Long ago, Robinson served in the sea service testing parachutes during the Korean War — 182 jumps, or “something like that,” including some tests where he sat in an ejection seat, he said, and someone else did all the work.

“I made it out the other side,” he added.

“We were young and dumb, and they gave us $50 more a month,” he said. “That was all the money in the world.”

PHOTOS: Photographer returns to Belmont Village to make WWII veterans portraits

This week, a bit older and perhaps wiser, Robinson was one of more than a dozen veterans at the senior-living center having their photos taken by Tom Sanders, a Bay Area photographer who is traveling to 24 Belmont Village locations this year to photograph the veterans in those communities. The photos will later be hung in galleries at each facility.

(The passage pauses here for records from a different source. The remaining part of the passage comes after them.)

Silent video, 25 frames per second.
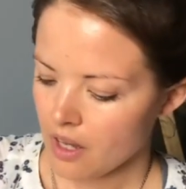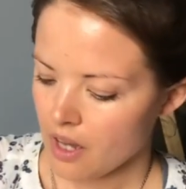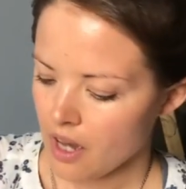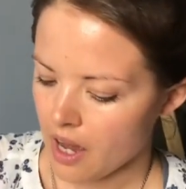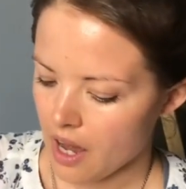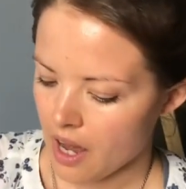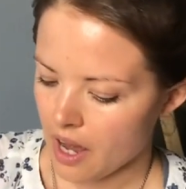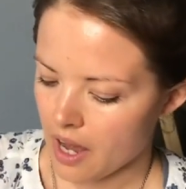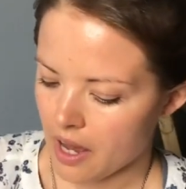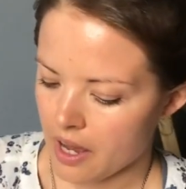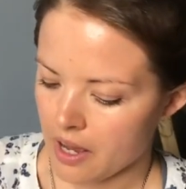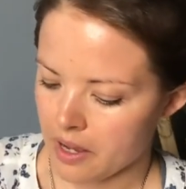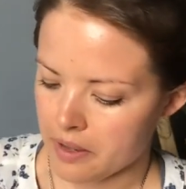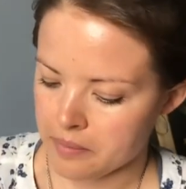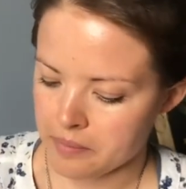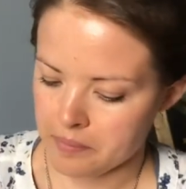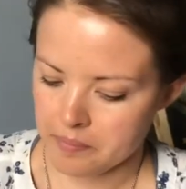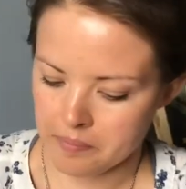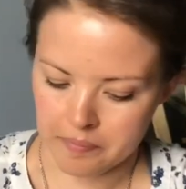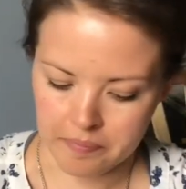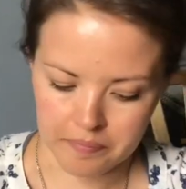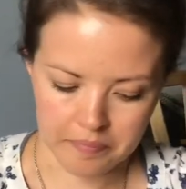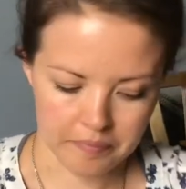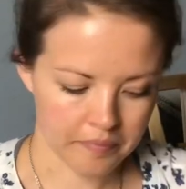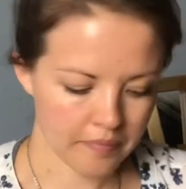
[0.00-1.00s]

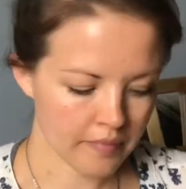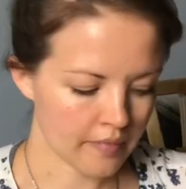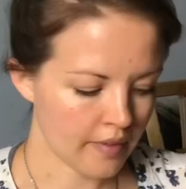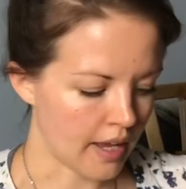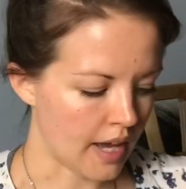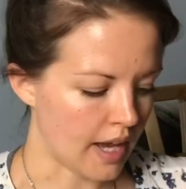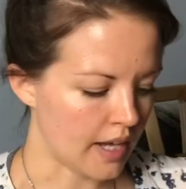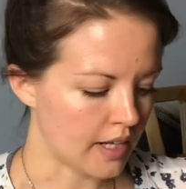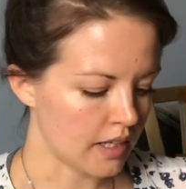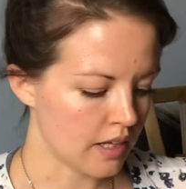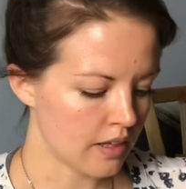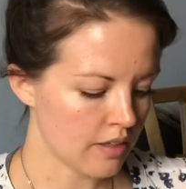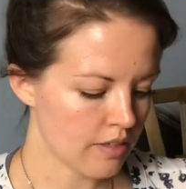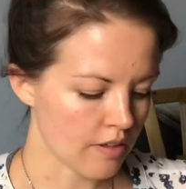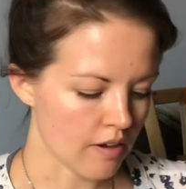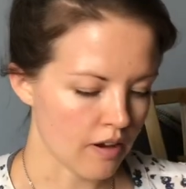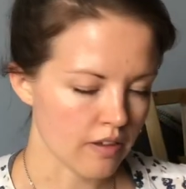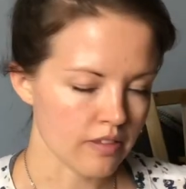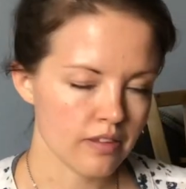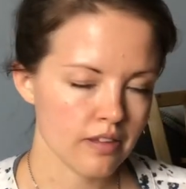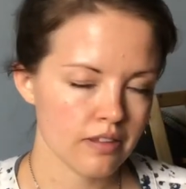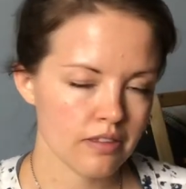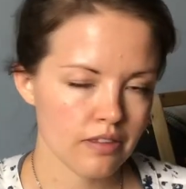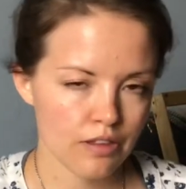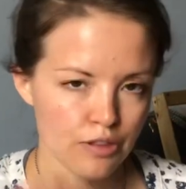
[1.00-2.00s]
And I thought
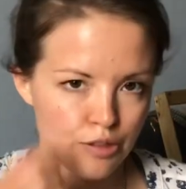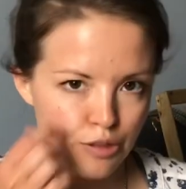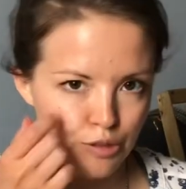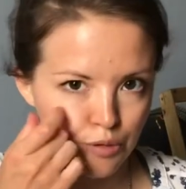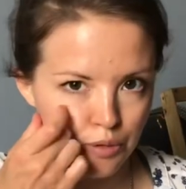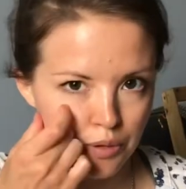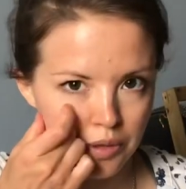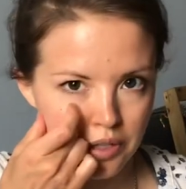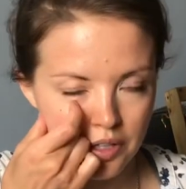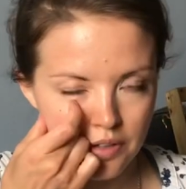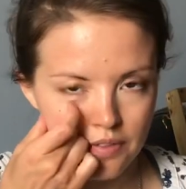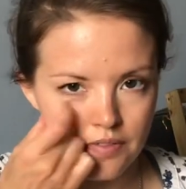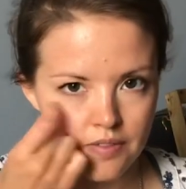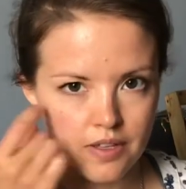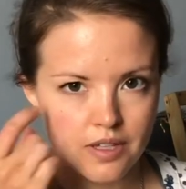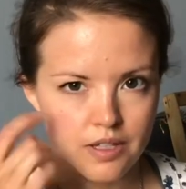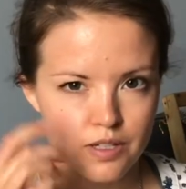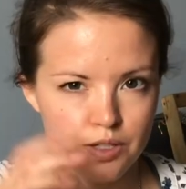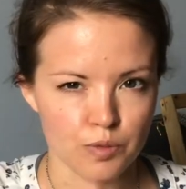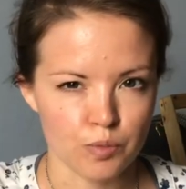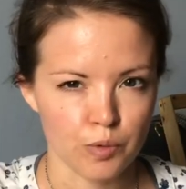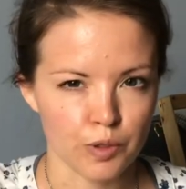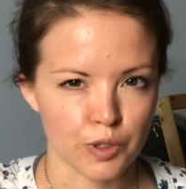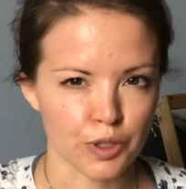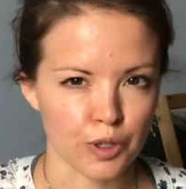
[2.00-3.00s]
that the three of
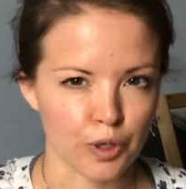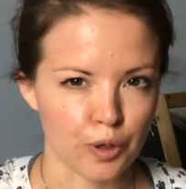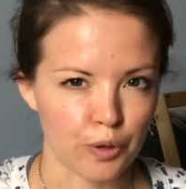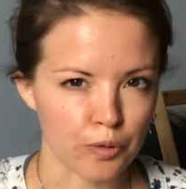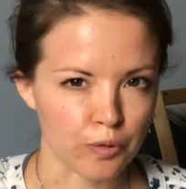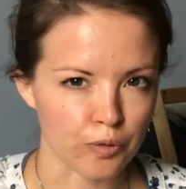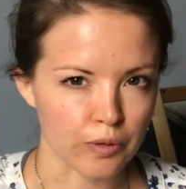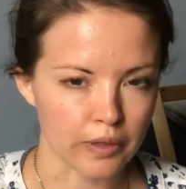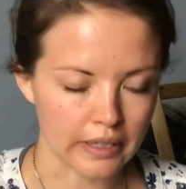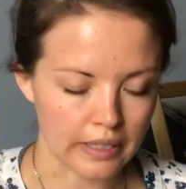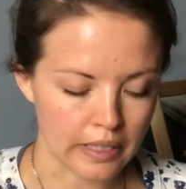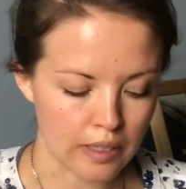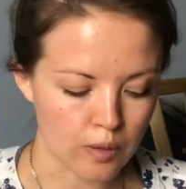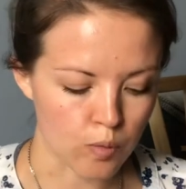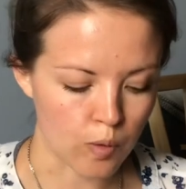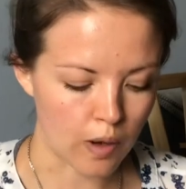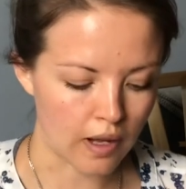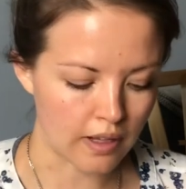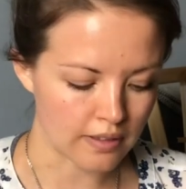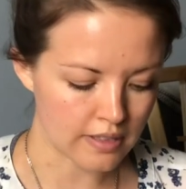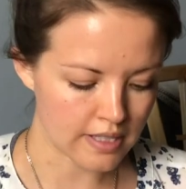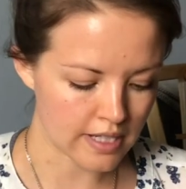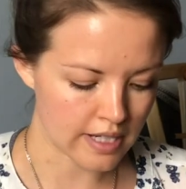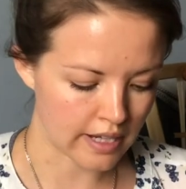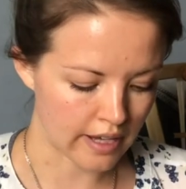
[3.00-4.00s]
these would go really
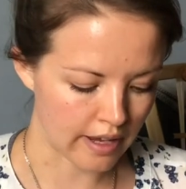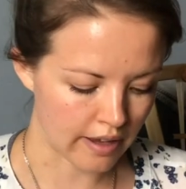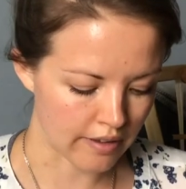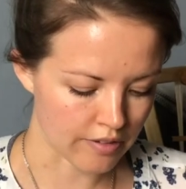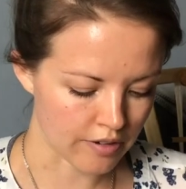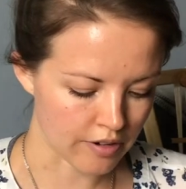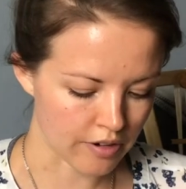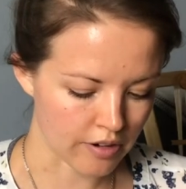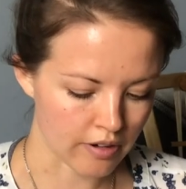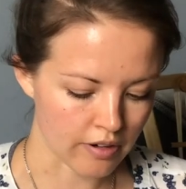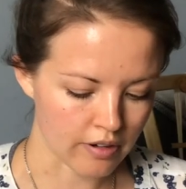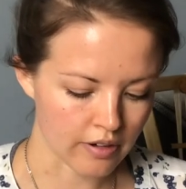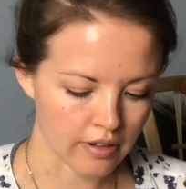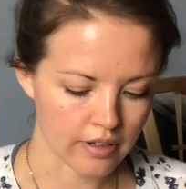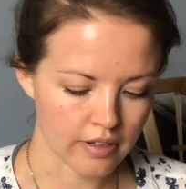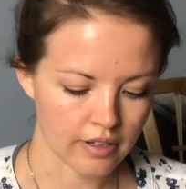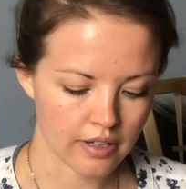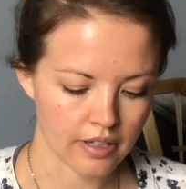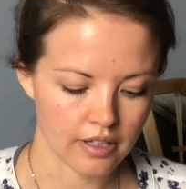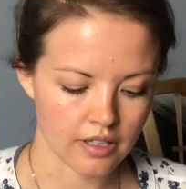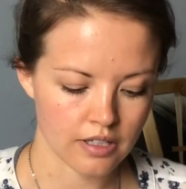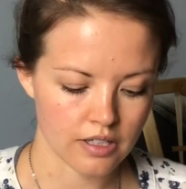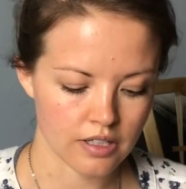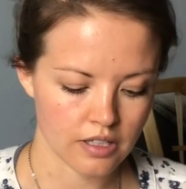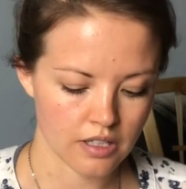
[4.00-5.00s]
well together
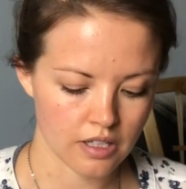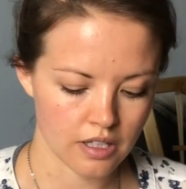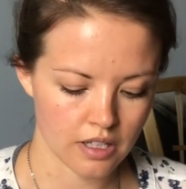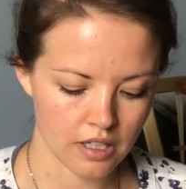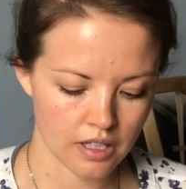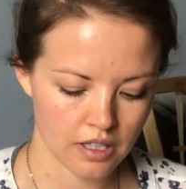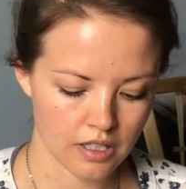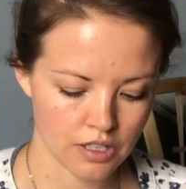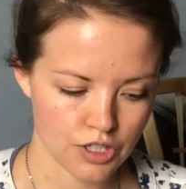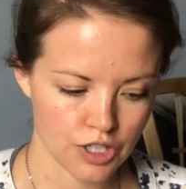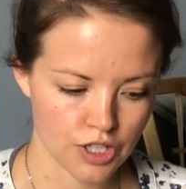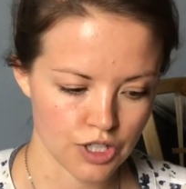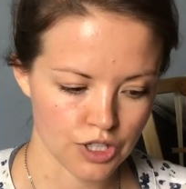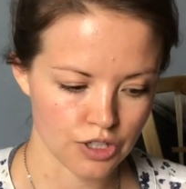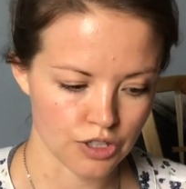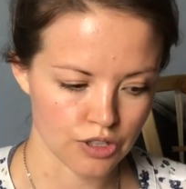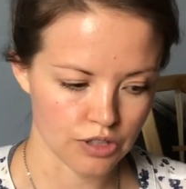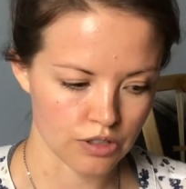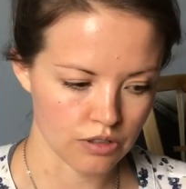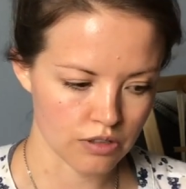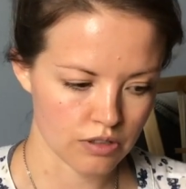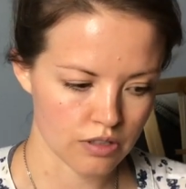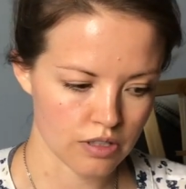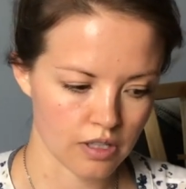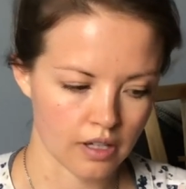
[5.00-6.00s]
to
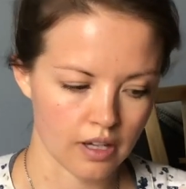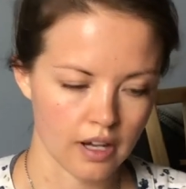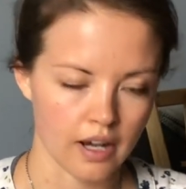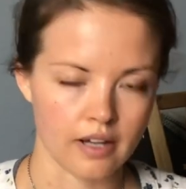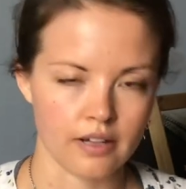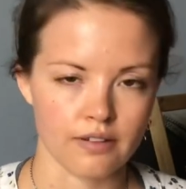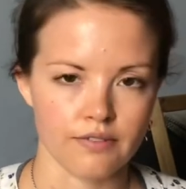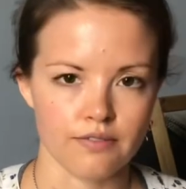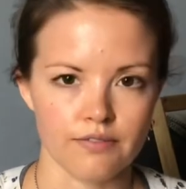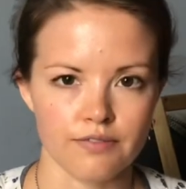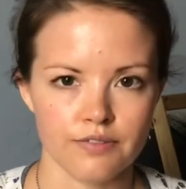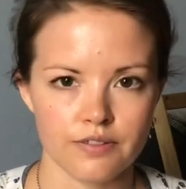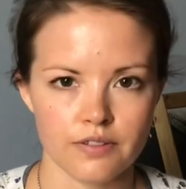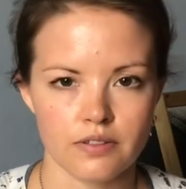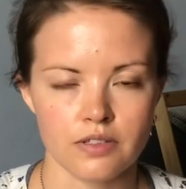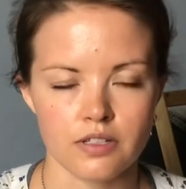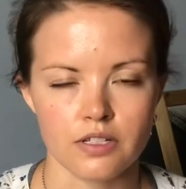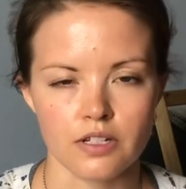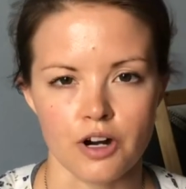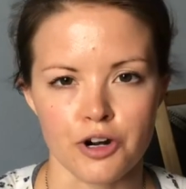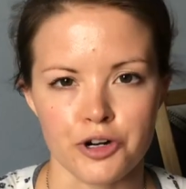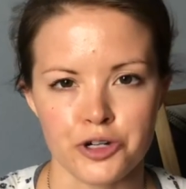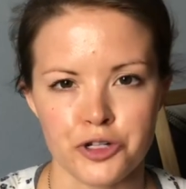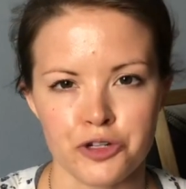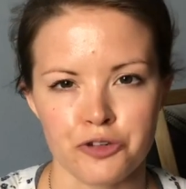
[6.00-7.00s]
kind of
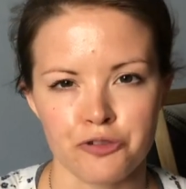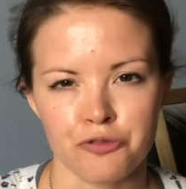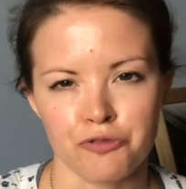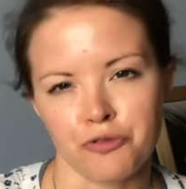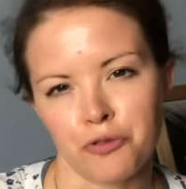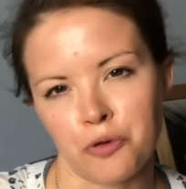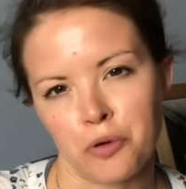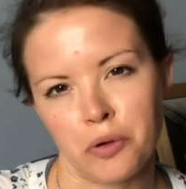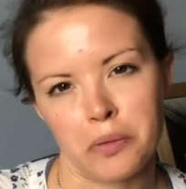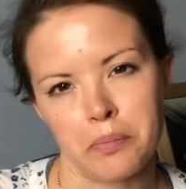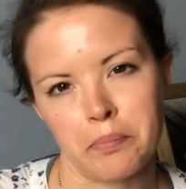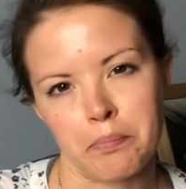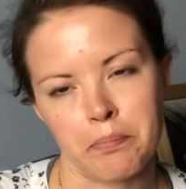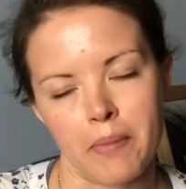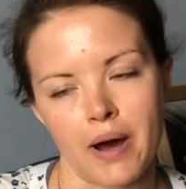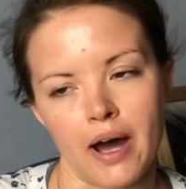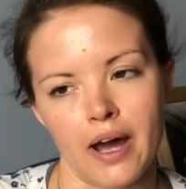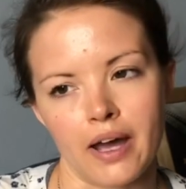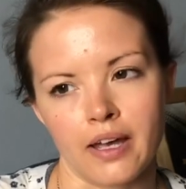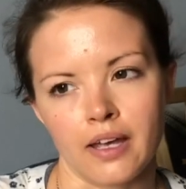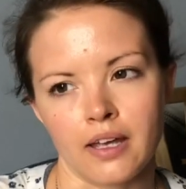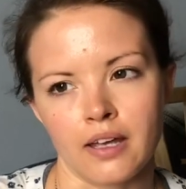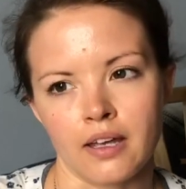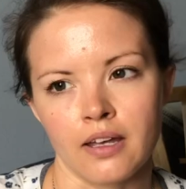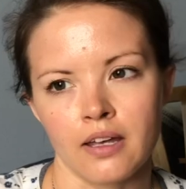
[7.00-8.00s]
start to form
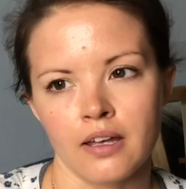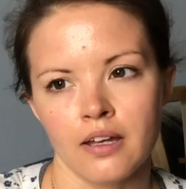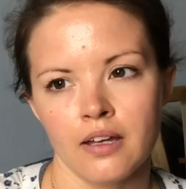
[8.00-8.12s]
my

Sanders has shot portraits of cowboys, celebrities and even people who pole dance at home, but it’s his second project photographing elderly veterans for Belmont Village. Portraits from a similar project about seven years ago populate galleries at nearly two dozen senior-living centers and are featured in his 2010 book “The Last Good War: The Faces and Voices of World War II.”

He first photographed an elderly veteran as part of an assignment while getting his bachelor’s degree at Cal Poly San Luis Obispo. The experience “kind of put my life in perspective,” he said, and helped him understand what his own grandfather, also a veteran, had gone through.

He moved to Redondo Beach, where he lived for a few years and continued photographing veterans in his spare time, he said. Soon, Belmont Village Senior Living discovered his work and commissioned the photography project.

Julie Walke, a spokeswoman for Belmont Village, said that when the galleries of the photos were opened in each community, they became touchstones for the elderly veterans, who began to hold “coffee klatches” and developed new friendships as a result of being featured in the portraits.

On that first tour, Sanders photographed Edith Shain, the uniformed nurse being kissed by an American sailor in the iconic Alfred Eisenstaedt photograph “V-J Day in Times Square” at the end of WWII, and Louis Zamperini, the Olympic athlete and prisoner of war during WWII who was the subject of the recent film “Unbroken” and the book upon which it was based.

Both Shain and Zamperini have since passed away, as have most of the veterans Sanders photographed for that project, he said. Most, but not all.

Sanders photographed Mildred Weed Evans, now 99, during that first project, and she sat for a portrait again this week. Evans served in the Navy WAVES, which stands for Women Accepted for Volunteer Emergency Service, training men at San Francisco’s Treasure Island to shoot 20-millimeter and 40-millimeter guns.

Alongside her first portrait are her words describing service both as a gunnery specialist and as a legal secretary as life changing. She chose to use the same quote for the latest portrait, which will be unveiled to the community at Belmont Village of Burbank during a celebration on Aug. 31. The event will be open to the public and will feature a military color guard.

To make the portraits look different this time, Sanders said, he’s looking to add depth to the photos in post-production by adding in a background layer featuring historic photos of his subjects or other images that point to their personal histories.

“I love blending art and history together,” Sanders said, adding that he hopes his art “invites a closer look” at the subject’s story.

Robinson said his old photos definitely tell a story.

“I look at some of the photos, and you can see we were having fun,” he said.